Deputada sugere a criação de uma comissão para unificar análise de projetos voltados à proteção da mulher


Alexandre Back
28/04/2026 - 12h03min

Sessão ordinária.

Sessão ordinária.

Foto: Bruno Collaço / Agência Alesc

A deputada Paulinha (Podemos) foi à tribuna durante a sessão plenária da manhã desta terça-feira (28) para propor a criação de uma comissão especial na Assembleia Legislativa encarregada de analisar, em caráter de urgência, os diversos projetos de lei atualmente em tramitação que tratam de ações voltadas à proteção da mulher.
A iniciativa, conforme a parlamentar, decorre do elevado número de feminicídios e casos de violência doméstica registrados no estado. Somente neste ano, disse, 22 mulheres, entre 15 e 67 anos, já foram assassinadas em Santa Catarina, geralmente pelos próprios maridos ou ex-companheiros.

“Que nós formemos uma comissão especial urgente para que todos os projetos de lei dos colegas que versem sobre proteção à mulher sejam apreciados e, assim, possamos entregar uma resposta a Santa Catarina, como Casa, como coletivo.”
Ela defendeu que uma das proposições que poderiam ser encaminhadas à comissão é o PL 80/2026, de sua própria autoria, que visa estabelecer um protocolo unificado de avaliação de risco e proteção à mulher em situação de violência. O procedimento visado incluiria diversas ações a serem tomadas pelo Estado após o recebimento de um pedido de medida protetiva, como a localização e o acompanhamento, por tornozeleira eletrônica, do suposto agressor e a disponibilização de alojamento temporário à vítima.

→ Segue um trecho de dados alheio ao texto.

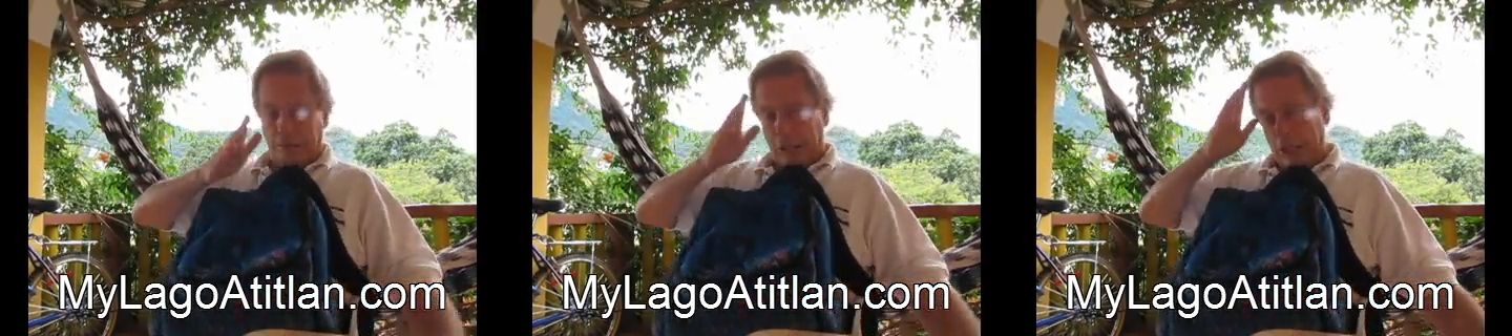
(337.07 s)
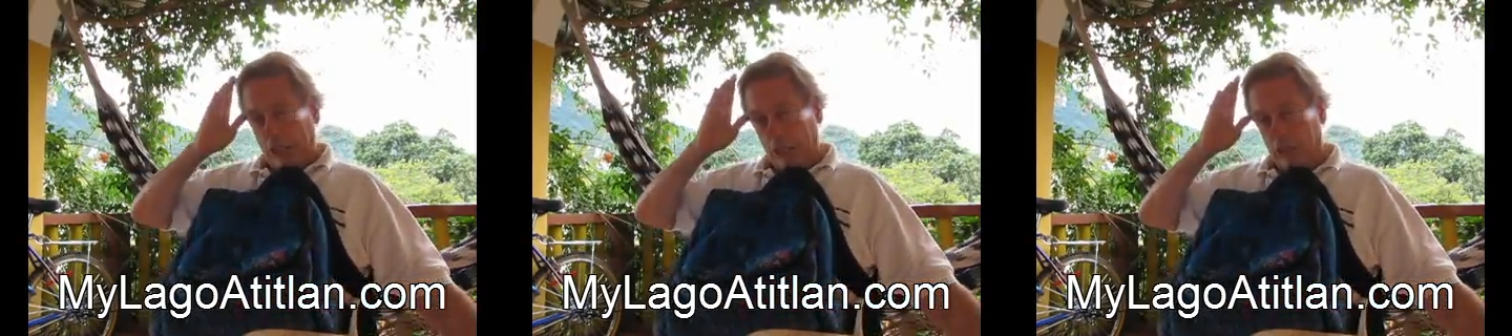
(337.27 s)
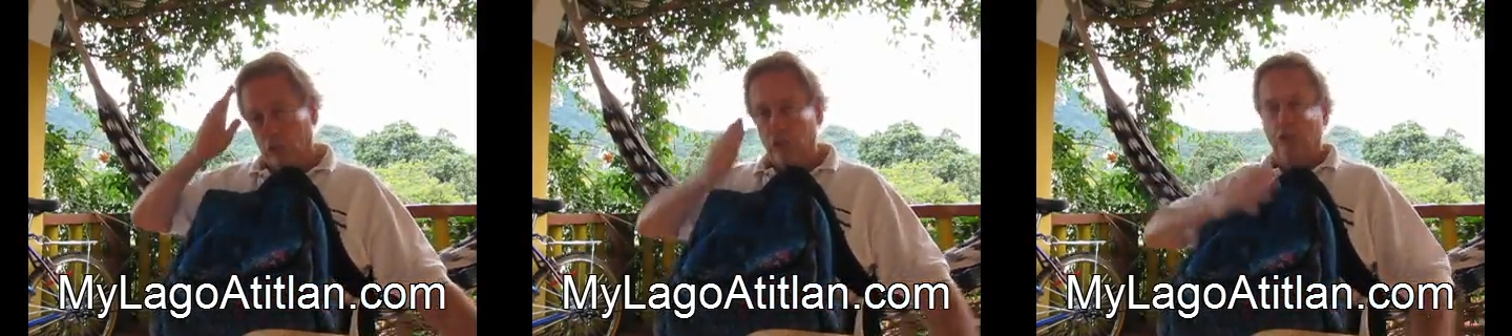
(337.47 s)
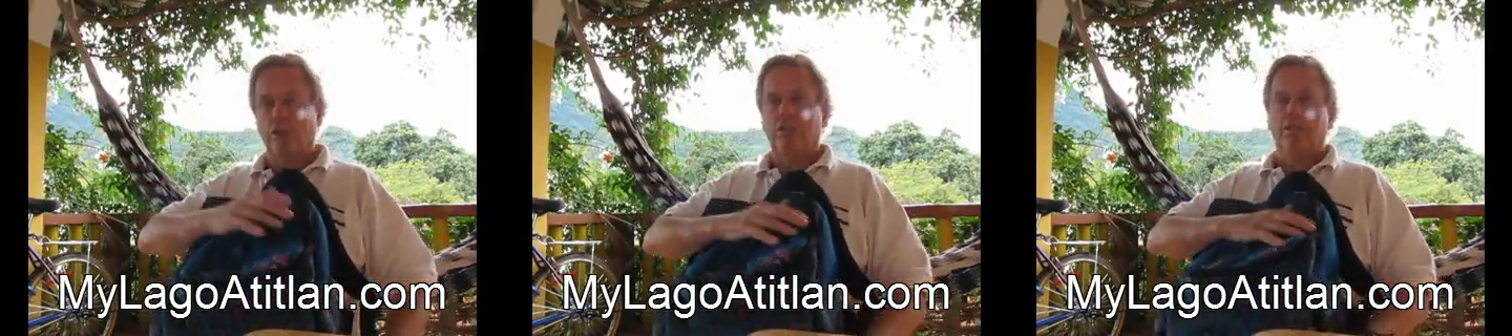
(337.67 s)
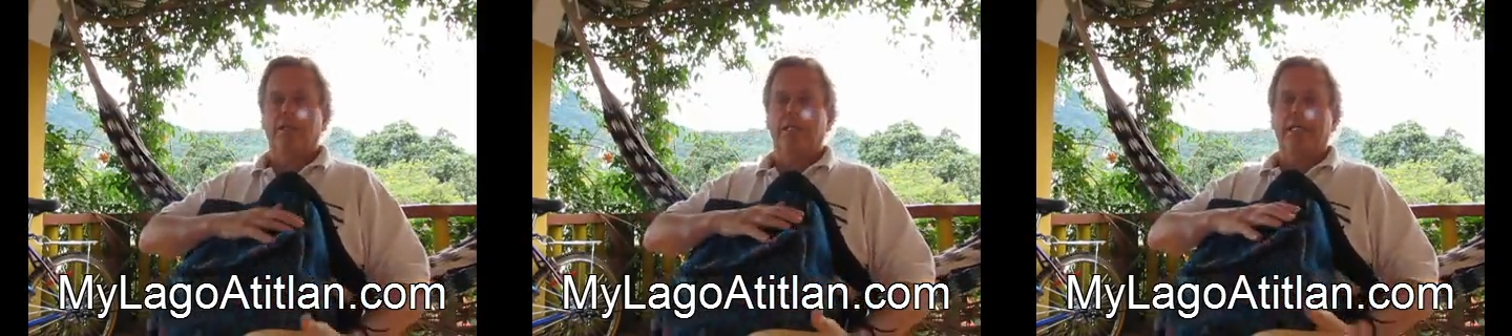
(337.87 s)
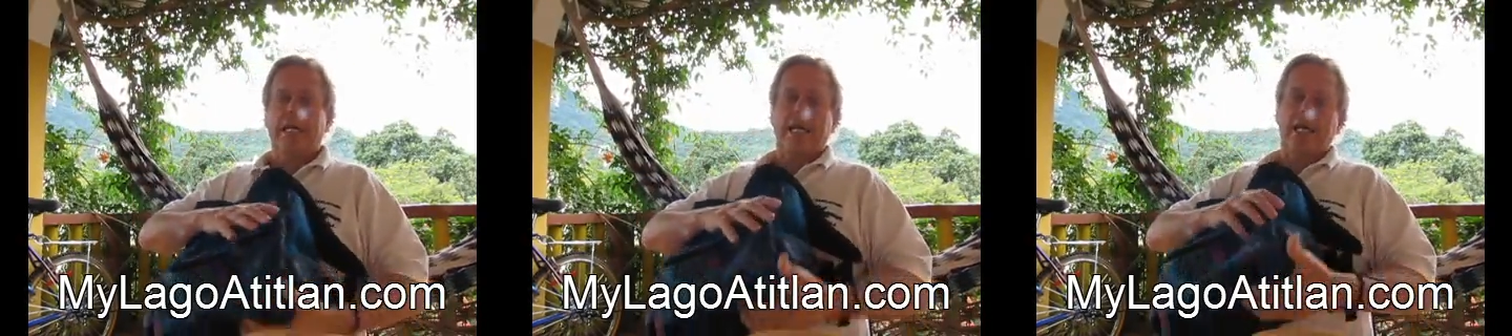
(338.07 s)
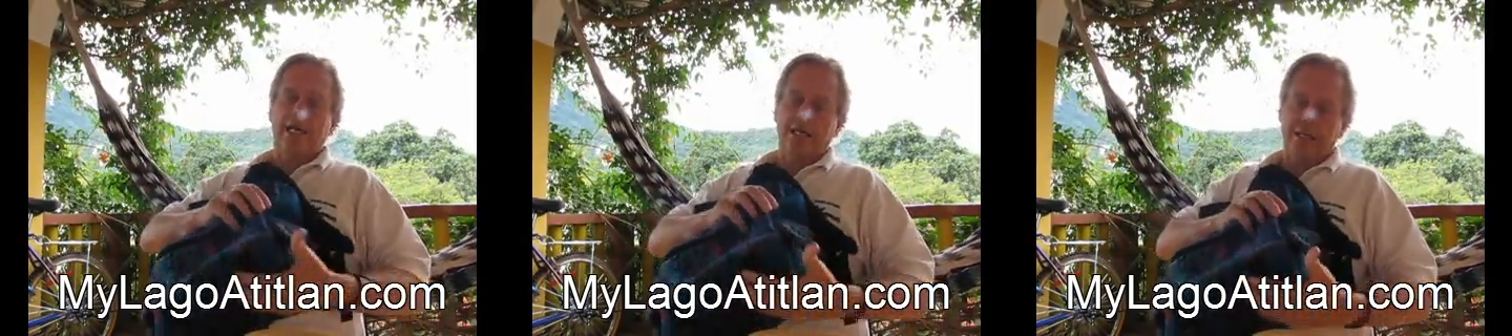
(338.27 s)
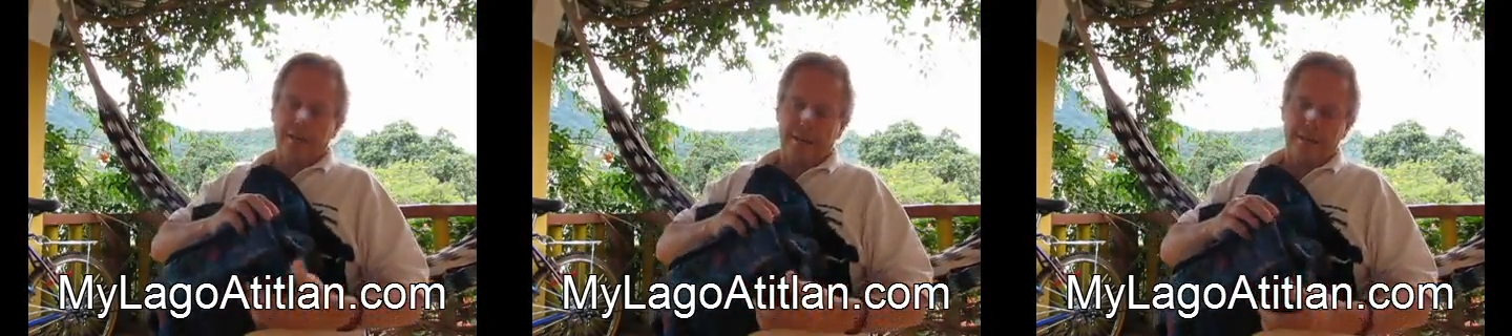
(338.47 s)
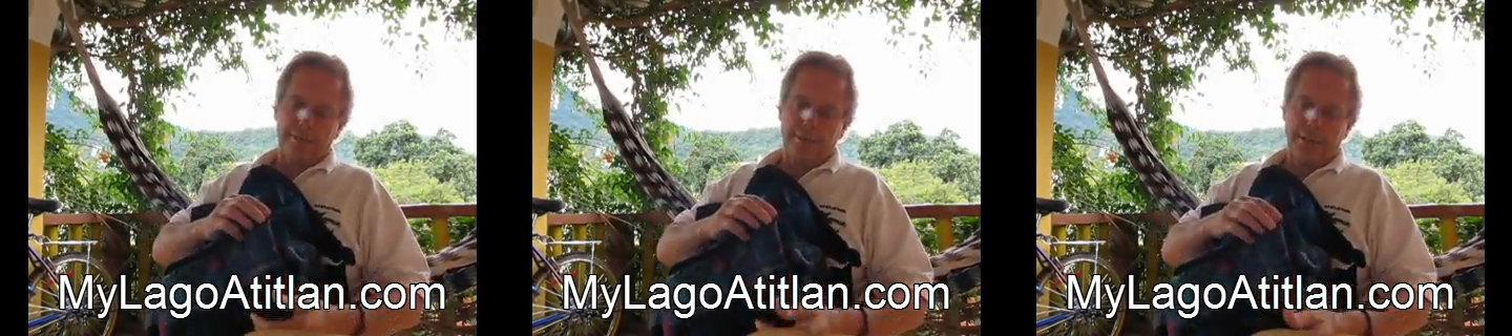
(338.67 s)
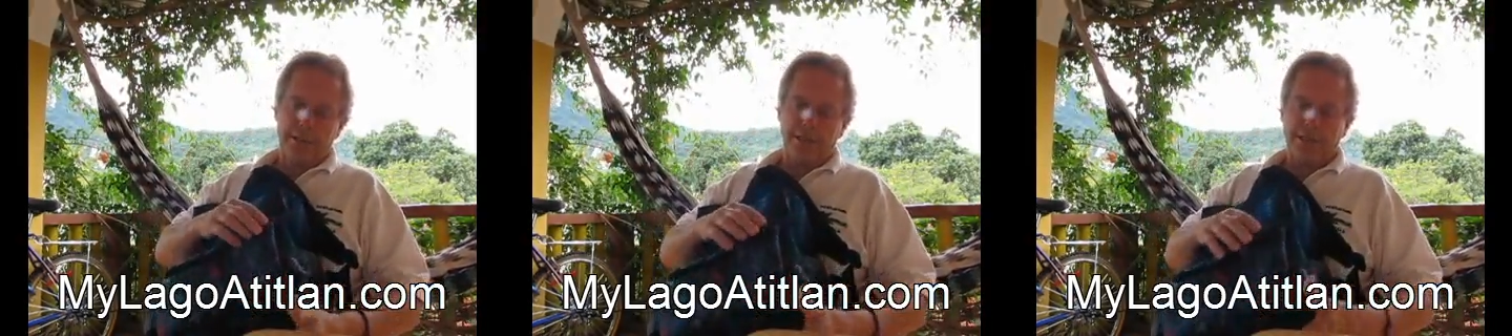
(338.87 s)
huge Canon
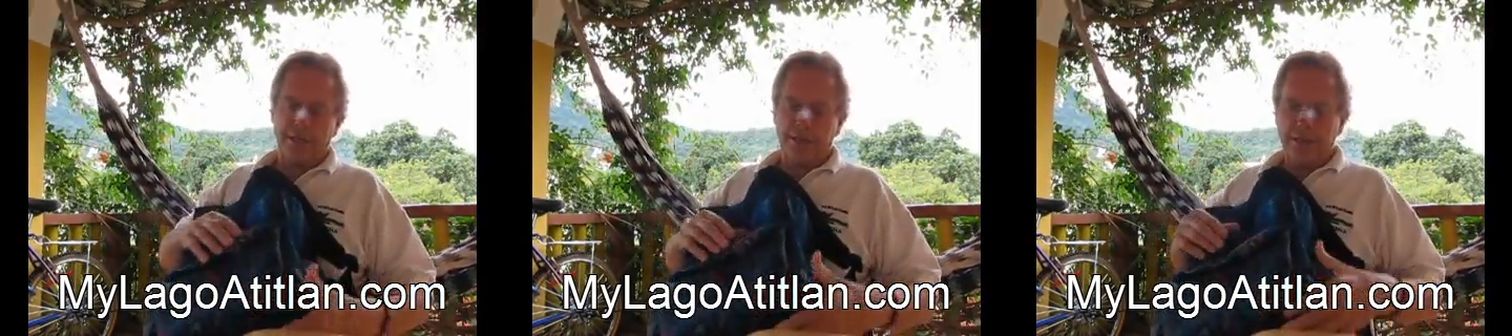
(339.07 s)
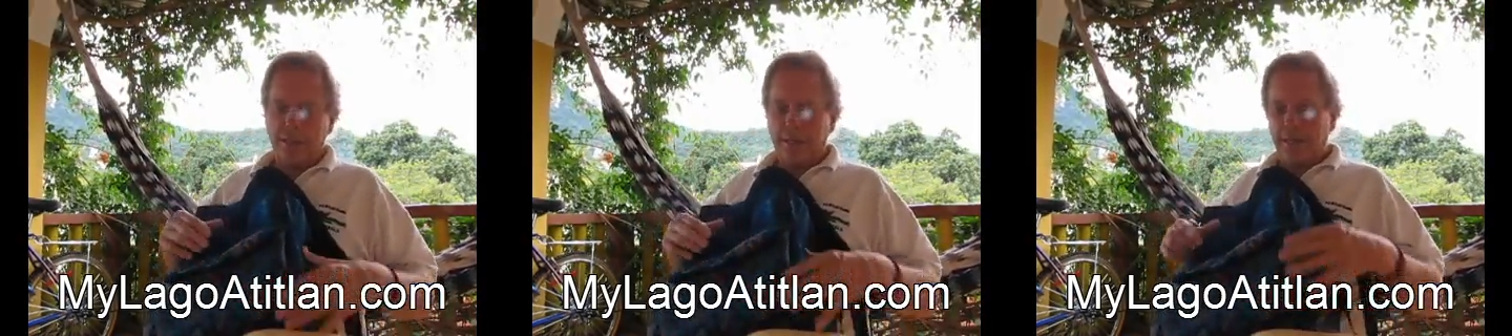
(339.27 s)
camera in there.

“Esse é um caminho simples, reto, que o Estado pode tomar, caso quisermos parar de ficar só no discurso politicamente correto e, de fato, agirmos para proteger as nossas mulheres”, disse.

Segurança no trabalho
Ainda durante a sessão, o deputado Neodi Saretta (PT) observou que 28 de abril marca a passagem do Dia Mundial da Segurança e Saúde no Trabalho e do Dia Nacional em Memória das Vítimas de Acidentes e Doenças do Trabalho.
Conforme disse, a data merece atenção especial das autoridades públicas em função dos números negativos que Santa Catarina apresenta também nesta área.
Os registros apontam a ocorrência, somente em 2025, de 39 mil acidentes de trabalho no estado, dos quais 170 resultaram em mortes.

“Infelizmente, esse cenário não está diminuindo. Nos primeiros dois meses de 2026, o estado já contabiliza 8.071 acidentes de trabalho, com 35 mortes. Isso mostra que ainda estamos longe de garantir um ambiente seguro para quem trabalha.”
Saretta disse ainda que 25% desses registros estão concentrados em três municípios e que os principais segmentos em que os acidentes ocorrem são os de saúde e de bebidas e alimentos.

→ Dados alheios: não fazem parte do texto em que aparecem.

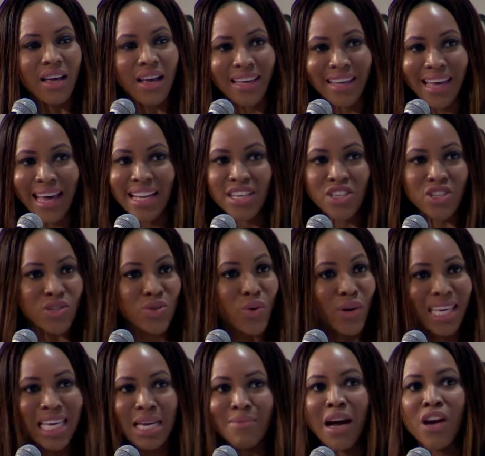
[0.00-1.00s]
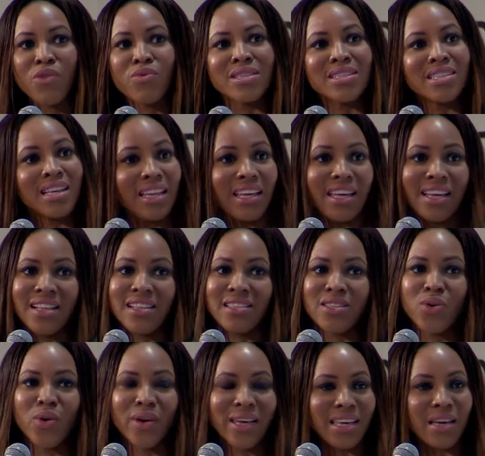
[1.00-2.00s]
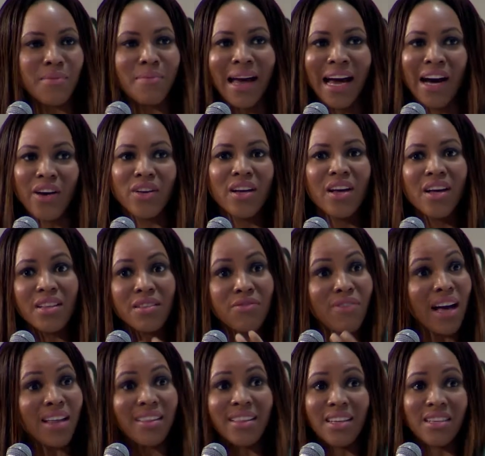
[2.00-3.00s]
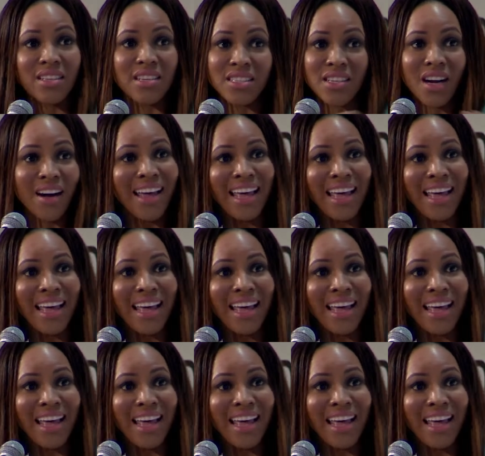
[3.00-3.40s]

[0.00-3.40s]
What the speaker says: again, just talking about resilience, talking about the fact that Qatar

“Historicamente, sempre defendemos aqui nesta tribuna e no nosso dia a dia a saúde do trabalhador, por isso quero reafirmar aqui que não podemos naturalizar esses números. Acidentes de trabalho não são destino e, na maioria das vezes, eles podem ser evitados”, disse.

Como resposta, o parlamentar, que preside a Comissão de Saúde da Assembleia Legislativa, recomendou a adoção de medidas como o uso adequado de equipamentos de proteção individual, processos de trabalho bem definidos, a capacitação constante dos trabalhadores, o fortalecimento do trabalho de fiscalização, a responsabilização das empresas envolvidas e o incremento do processo de conscientização da sociedade.